## DIRECTIONS
Below is some data. Retype exactly the lines starting at the one with "[00:02:51.15]" and ending at the one with "[00:02:52.23]".

## Dataset entries
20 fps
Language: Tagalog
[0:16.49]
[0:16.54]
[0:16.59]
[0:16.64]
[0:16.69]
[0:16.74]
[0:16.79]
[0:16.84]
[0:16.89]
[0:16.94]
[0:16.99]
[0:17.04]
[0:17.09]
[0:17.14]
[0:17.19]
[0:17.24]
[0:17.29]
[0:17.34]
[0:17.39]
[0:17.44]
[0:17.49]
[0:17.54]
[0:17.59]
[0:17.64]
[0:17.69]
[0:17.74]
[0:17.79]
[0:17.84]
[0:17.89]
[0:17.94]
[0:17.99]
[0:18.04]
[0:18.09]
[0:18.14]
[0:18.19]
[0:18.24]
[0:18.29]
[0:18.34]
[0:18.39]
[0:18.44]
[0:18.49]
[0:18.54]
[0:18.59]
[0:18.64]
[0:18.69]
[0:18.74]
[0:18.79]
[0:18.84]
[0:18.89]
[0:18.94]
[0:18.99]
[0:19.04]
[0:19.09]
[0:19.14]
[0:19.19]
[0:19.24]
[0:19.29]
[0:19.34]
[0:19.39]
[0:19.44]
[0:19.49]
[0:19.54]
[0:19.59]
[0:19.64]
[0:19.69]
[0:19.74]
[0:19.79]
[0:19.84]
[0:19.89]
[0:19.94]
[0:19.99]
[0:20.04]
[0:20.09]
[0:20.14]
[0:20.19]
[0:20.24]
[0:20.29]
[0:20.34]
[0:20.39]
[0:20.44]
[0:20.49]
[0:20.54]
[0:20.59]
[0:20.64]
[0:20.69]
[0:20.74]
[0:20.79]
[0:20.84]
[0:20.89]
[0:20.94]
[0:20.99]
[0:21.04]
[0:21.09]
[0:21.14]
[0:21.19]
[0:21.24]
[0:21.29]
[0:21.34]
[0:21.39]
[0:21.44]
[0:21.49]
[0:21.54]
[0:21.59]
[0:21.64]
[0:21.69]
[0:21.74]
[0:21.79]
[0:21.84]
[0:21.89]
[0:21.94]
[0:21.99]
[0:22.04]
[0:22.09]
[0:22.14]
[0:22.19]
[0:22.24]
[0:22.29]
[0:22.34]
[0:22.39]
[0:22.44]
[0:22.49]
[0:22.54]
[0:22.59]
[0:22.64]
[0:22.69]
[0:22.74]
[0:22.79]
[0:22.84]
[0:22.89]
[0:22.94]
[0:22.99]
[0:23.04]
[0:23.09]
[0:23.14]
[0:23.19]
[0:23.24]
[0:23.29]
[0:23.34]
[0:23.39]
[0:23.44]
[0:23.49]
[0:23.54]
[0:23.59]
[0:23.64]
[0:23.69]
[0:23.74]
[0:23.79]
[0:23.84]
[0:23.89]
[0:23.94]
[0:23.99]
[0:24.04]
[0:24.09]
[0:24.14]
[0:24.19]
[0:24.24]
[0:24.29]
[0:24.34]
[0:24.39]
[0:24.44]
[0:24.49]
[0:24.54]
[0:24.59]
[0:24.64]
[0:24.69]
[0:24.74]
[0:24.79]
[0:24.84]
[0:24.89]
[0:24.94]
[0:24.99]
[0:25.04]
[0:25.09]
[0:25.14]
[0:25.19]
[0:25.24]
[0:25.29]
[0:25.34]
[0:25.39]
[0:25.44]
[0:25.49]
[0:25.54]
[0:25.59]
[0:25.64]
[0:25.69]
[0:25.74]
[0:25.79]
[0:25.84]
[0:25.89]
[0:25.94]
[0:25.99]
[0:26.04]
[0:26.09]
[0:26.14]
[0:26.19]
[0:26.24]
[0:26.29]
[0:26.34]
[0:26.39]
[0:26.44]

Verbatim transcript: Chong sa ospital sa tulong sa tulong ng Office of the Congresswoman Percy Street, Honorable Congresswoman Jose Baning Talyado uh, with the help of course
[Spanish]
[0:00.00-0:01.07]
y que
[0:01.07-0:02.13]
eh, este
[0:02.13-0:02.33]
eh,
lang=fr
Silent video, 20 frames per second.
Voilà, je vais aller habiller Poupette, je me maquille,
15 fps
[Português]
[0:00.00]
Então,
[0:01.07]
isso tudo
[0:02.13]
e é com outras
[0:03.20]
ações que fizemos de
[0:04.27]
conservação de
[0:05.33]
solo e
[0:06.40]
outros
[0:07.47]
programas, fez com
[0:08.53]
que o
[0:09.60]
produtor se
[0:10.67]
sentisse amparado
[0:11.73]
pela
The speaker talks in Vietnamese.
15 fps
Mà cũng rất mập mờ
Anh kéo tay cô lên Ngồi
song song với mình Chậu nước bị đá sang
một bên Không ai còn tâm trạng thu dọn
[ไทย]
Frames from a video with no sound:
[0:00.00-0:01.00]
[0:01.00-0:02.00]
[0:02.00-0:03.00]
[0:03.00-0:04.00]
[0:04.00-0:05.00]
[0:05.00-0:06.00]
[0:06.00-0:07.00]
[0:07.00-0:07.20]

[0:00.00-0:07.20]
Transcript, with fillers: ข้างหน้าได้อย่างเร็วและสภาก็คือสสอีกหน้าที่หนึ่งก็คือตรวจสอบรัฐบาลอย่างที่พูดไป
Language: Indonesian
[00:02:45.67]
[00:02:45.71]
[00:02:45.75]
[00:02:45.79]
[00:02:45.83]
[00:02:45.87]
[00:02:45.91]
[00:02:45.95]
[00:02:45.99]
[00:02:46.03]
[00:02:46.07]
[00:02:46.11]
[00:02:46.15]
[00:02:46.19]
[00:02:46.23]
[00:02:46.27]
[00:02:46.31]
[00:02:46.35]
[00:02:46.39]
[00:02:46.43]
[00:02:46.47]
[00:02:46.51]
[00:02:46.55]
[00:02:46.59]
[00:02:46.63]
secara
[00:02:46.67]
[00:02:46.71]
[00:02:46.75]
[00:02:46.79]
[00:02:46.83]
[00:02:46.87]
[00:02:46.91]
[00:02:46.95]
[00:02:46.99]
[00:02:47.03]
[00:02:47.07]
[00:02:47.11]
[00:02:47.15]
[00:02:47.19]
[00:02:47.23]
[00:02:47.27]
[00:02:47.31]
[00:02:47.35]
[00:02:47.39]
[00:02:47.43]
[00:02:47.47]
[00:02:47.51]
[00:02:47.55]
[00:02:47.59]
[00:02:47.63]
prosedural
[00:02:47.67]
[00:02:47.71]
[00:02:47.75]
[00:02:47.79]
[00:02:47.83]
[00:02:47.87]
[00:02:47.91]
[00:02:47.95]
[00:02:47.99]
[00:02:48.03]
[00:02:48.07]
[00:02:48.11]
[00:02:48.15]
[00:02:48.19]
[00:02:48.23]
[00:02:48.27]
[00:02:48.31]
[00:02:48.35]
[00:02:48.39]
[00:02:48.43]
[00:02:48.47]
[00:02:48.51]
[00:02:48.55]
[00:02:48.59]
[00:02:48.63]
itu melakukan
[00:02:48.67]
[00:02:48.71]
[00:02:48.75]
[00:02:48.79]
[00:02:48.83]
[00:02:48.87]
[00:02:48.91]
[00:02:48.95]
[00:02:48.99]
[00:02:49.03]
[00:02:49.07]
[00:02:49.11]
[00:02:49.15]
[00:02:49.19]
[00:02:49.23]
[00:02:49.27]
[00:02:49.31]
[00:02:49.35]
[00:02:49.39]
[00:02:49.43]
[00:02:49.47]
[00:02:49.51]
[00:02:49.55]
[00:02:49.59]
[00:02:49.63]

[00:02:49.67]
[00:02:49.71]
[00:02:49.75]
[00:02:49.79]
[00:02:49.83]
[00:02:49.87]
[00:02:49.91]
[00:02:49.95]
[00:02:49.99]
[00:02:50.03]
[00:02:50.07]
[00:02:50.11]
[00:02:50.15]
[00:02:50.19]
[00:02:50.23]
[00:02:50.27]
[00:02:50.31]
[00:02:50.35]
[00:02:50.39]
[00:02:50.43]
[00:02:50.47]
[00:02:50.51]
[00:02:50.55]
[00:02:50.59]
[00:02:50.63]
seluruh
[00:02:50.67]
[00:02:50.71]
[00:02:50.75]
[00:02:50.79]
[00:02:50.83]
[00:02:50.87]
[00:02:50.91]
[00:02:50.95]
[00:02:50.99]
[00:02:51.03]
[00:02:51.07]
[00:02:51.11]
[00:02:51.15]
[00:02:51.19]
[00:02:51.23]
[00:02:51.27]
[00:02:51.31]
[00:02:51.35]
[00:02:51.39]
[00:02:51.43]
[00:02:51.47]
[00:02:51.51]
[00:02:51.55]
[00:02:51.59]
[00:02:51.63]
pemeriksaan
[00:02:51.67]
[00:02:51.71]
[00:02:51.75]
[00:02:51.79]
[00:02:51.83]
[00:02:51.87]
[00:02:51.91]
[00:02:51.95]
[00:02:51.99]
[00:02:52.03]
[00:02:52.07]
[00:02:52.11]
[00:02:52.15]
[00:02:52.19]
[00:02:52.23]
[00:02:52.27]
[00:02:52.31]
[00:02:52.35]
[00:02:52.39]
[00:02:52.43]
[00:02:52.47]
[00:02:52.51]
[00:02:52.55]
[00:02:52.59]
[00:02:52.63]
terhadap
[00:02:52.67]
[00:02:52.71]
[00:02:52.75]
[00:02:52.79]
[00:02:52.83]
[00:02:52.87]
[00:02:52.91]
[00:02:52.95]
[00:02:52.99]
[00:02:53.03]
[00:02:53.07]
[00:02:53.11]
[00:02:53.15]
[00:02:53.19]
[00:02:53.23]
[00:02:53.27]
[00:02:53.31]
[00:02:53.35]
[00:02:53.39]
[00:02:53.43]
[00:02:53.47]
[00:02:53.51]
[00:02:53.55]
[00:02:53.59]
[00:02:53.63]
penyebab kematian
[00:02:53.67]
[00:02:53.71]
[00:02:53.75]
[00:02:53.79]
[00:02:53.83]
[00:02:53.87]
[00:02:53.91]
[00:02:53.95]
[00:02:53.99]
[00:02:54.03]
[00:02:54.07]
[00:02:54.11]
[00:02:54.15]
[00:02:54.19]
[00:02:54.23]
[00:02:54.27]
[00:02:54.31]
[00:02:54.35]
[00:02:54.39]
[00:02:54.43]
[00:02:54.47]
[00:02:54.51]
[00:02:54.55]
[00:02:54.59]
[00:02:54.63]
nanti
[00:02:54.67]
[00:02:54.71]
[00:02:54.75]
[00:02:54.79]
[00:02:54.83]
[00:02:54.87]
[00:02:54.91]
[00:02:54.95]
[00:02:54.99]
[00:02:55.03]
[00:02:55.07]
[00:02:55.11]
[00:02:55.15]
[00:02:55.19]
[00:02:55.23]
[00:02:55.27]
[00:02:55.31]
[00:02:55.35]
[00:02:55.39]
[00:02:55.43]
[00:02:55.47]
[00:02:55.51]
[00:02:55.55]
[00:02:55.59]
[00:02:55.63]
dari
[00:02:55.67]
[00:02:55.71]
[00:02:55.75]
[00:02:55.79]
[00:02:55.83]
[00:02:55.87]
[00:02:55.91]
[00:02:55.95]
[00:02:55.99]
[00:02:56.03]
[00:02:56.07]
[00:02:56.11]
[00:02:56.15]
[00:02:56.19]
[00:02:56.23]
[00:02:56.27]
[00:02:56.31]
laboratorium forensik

## REPLY TO THE EXERCISE
[00:02:51.15]
[00:02:51.19]
[00:02:51.23]
[00:02:51.27]
[00:02:51.31]
[00:02:51.35]
[00:02:51.39]
[00:02:51.43]
[00:02:51.47]
[00:02:51.51]
[00:02:51.55]
[00:02:51.59]
[00:02:51.63]
pemeriksaan
[00:02:51.67]
[00:02:51.71]
[00:02:51.75]
[00:02:51.79]
[00:02:51.83]
[00:02:51.87]
[00:02:51.91]
[00:02:51.95]
[00:02:51.99]
[00:02:52.03]
[00:02:52.07]
[00:02:52.11]
[00:02:52.15]
[00:02:52.19]
[00:02:52.23]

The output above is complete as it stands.